We kids lived in a world that was barely metaphorical, where titles for movies and TV shows were tantamount to the ingredient labels. Fantasy Island was a fantasy island. The Love Boat was a love boat. The Dukes of Hazzard were the Dukes of Hazzard.

But Chariots of Fire? No chariots. No fire.

“It was very inspiring! Good story!” My father put his arm around my shoulders, but having fallen asleep, I couldn’t disagree. It was an optimistic appraisal. I was still deflated and cranky from the movie not living up to my expectations, and I squirmed in his embrace. I placed all the blame squarely upon my father. He had said that it was a great movie, but it was actually terrible. He had failed me. Again. I heaped Chariots of Fire on top of Wookiee and colonel, and countless other misunderstandings and errors. Another instance of his inability to navigate the world with competency.

My embarrassment from the Chariots of Fire fiasco was acute, but in retrospect I’m able to see more clearly that he tried. It was, after all, the best movie of 1982. It had a cool title and we had popcorn. I can’t remember many moments in my childhood where my father made a good-faith effort to do something fun, but I remember this one.
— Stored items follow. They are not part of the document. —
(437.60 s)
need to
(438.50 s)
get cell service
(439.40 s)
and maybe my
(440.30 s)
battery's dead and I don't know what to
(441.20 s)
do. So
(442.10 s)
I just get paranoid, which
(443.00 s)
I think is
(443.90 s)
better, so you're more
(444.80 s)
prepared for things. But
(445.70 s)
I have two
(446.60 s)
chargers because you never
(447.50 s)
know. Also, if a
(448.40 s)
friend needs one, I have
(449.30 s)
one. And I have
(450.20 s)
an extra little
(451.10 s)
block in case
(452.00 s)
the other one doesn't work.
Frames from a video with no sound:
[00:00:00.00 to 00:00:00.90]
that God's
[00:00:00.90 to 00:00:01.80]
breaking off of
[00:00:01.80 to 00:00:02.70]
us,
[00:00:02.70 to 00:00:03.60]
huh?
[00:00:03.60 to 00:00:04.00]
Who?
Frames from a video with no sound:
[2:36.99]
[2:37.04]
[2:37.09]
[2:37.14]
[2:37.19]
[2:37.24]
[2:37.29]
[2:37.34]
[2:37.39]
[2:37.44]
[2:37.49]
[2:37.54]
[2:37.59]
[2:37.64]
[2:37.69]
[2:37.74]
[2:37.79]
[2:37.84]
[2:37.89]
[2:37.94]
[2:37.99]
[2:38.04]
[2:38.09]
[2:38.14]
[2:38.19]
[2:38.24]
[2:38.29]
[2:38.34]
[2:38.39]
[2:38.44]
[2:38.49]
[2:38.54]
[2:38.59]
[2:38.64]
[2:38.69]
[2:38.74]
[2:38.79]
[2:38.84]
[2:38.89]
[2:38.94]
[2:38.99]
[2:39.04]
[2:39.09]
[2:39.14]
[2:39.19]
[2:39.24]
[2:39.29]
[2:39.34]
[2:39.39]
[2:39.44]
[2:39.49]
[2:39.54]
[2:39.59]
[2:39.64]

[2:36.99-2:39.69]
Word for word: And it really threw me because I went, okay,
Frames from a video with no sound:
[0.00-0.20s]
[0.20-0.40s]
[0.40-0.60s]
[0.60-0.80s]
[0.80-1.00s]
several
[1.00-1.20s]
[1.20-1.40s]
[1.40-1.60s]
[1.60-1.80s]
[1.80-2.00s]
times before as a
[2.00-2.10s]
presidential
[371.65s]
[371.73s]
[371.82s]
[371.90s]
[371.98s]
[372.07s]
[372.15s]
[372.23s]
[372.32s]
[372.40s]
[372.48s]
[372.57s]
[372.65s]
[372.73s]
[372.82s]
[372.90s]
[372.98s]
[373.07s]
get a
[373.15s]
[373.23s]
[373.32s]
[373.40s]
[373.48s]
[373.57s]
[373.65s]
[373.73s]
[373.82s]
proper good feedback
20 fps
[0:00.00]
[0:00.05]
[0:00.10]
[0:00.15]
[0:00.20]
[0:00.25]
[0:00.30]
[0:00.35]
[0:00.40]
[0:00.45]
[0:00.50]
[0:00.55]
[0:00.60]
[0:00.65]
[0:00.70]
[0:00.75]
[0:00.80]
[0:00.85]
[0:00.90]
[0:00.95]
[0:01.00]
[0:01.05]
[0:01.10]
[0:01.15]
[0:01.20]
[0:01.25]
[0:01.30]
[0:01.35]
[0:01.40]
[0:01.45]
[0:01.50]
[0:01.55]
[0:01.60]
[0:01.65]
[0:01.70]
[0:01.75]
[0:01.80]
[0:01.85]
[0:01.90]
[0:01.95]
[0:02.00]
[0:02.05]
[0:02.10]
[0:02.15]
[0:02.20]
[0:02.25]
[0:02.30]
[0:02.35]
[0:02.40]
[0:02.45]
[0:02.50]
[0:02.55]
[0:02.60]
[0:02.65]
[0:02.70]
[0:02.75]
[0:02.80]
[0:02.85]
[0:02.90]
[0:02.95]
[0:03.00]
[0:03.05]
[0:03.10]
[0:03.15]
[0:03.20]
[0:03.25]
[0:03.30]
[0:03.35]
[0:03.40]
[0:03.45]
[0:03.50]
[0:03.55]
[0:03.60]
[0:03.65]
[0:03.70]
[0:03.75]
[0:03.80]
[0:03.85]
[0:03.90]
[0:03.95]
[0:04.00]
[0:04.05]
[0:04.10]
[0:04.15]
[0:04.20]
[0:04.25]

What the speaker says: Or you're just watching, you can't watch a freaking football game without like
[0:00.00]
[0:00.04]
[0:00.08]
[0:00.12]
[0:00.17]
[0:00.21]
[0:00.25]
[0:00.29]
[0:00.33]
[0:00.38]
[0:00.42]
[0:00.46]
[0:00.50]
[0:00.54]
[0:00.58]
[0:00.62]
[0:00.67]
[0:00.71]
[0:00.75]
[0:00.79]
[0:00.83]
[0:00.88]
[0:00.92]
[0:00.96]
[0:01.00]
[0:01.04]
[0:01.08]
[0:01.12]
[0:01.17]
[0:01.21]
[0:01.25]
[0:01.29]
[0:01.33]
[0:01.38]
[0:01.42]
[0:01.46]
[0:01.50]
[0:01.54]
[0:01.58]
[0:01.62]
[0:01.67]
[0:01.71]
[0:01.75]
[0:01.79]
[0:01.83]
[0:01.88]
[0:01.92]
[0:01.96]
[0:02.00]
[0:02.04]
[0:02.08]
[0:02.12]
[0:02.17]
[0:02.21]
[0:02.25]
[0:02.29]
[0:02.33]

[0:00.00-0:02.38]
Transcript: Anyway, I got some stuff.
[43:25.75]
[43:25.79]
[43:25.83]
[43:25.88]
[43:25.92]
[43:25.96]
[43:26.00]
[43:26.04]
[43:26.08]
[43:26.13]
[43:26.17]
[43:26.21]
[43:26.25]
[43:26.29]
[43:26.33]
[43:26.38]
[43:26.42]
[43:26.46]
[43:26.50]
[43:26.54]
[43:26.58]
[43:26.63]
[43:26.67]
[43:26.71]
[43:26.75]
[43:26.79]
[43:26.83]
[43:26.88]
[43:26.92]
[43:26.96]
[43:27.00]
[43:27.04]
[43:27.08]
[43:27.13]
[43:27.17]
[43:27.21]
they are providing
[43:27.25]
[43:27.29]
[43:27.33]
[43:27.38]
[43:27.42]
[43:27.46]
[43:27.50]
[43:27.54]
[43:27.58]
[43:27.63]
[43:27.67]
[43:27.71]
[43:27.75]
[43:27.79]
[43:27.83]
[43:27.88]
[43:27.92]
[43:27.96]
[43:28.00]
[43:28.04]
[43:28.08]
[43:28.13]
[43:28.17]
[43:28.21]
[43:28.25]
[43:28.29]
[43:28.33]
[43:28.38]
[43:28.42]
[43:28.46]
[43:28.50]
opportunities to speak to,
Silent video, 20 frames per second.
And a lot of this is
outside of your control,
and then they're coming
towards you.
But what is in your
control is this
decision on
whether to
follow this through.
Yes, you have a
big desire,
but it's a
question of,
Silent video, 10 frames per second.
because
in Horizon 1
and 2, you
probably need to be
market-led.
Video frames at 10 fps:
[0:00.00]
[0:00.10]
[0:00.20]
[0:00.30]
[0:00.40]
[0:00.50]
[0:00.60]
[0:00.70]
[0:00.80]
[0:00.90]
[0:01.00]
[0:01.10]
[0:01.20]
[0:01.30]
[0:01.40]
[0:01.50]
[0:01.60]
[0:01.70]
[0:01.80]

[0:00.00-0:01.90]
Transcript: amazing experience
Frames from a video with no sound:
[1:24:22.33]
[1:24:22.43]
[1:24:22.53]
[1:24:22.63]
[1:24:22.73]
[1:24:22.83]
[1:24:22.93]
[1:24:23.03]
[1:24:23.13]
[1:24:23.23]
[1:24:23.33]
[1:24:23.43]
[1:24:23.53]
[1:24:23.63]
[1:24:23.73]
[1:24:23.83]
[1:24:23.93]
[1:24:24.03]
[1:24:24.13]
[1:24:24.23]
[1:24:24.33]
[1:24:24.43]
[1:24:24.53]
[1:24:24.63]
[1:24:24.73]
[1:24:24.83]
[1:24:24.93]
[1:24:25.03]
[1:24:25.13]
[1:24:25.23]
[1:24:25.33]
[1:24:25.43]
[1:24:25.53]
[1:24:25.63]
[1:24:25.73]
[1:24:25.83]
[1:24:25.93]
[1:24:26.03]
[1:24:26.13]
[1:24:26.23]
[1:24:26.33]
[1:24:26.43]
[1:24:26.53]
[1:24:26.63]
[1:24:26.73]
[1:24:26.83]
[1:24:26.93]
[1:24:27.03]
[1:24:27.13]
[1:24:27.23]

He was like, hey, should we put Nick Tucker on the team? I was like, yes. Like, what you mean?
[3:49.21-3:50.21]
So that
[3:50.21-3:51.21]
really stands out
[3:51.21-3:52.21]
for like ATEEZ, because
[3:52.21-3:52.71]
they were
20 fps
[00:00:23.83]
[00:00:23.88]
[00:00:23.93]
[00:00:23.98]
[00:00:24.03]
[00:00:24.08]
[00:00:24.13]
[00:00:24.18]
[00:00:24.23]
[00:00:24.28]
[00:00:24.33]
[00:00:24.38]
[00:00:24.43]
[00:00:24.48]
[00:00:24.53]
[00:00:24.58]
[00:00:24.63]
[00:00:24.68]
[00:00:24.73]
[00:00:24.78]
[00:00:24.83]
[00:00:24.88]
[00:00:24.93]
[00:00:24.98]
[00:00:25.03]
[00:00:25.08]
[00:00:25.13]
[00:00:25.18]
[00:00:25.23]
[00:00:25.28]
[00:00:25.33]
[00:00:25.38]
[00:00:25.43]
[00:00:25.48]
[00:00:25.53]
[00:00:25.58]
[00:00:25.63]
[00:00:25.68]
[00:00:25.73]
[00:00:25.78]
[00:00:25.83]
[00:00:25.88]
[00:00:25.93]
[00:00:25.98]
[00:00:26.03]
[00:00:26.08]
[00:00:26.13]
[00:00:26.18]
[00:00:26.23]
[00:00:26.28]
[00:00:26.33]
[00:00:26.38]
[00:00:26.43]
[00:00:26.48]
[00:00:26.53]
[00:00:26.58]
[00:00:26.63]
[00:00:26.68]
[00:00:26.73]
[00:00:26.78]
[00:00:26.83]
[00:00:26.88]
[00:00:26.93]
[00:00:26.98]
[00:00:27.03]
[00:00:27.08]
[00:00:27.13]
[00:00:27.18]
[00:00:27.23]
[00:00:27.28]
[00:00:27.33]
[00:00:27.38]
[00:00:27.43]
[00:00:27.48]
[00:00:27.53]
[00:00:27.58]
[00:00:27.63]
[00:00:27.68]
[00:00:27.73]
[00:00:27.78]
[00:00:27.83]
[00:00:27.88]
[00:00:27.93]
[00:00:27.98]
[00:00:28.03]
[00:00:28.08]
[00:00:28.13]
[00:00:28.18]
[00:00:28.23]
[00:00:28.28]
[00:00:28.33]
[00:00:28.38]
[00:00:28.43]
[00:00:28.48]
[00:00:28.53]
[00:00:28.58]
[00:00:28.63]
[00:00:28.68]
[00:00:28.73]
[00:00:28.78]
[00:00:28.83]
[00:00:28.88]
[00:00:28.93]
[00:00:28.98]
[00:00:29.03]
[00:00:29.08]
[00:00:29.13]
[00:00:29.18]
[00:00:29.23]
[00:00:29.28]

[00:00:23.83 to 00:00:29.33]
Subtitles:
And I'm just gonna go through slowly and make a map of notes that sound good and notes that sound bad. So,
As an adult, I’ve been able to understand that my father was not as trapped by his past as I thought he was. He was often violent and angry, but now I can look back and see that he tried to do fun things from time to time, things that didn’t fit into the narrow, cartoonish image that I formed of him. Fossil hunting on the shores of Pinchot Lake. Visits to the Indian Echo Caverns in Hummelstown. Impromptu trips to Washington, D.C., to see the Smithsonian because it was free. I had witnessed the tension of who he was and who he was trying to be. I wanted him to be loving and kind. But his old behavior, his temper, his rage, eclipsed his attempts at being a better father.

The past pulled us and the future pushed us. The tension of tenses.

We lived in the Past, the Present, and the Future. It wasn’t only laid out in my grandparents, my parents, and me. It was in our relationships, it was in how we treated one another and how we looked at one another, heedless of who we actually were. My adult uncles were still slapped as if they were children. We could never grow up in our parents’ eyes, but they could not grow or change in ours, either. Our past behaviors, our present needs, our future goals—all of them snares.

But even if the past is unchangeable, maybe our perspective of the past can change. And maybe the way we see past events can change, and if that can change, maybe the past event itself does change—not in action or outcome but in purpose and intent.

I couldn’t see it in the moment, but through the years, with the interplay of memories, experience, and perspective, I’ve come to see our trip to the movies not as another failure by my father, but rather as an attempt to connect to his son. But in that present moment, I couldn’t see it for what it was. I was unable to see past our past.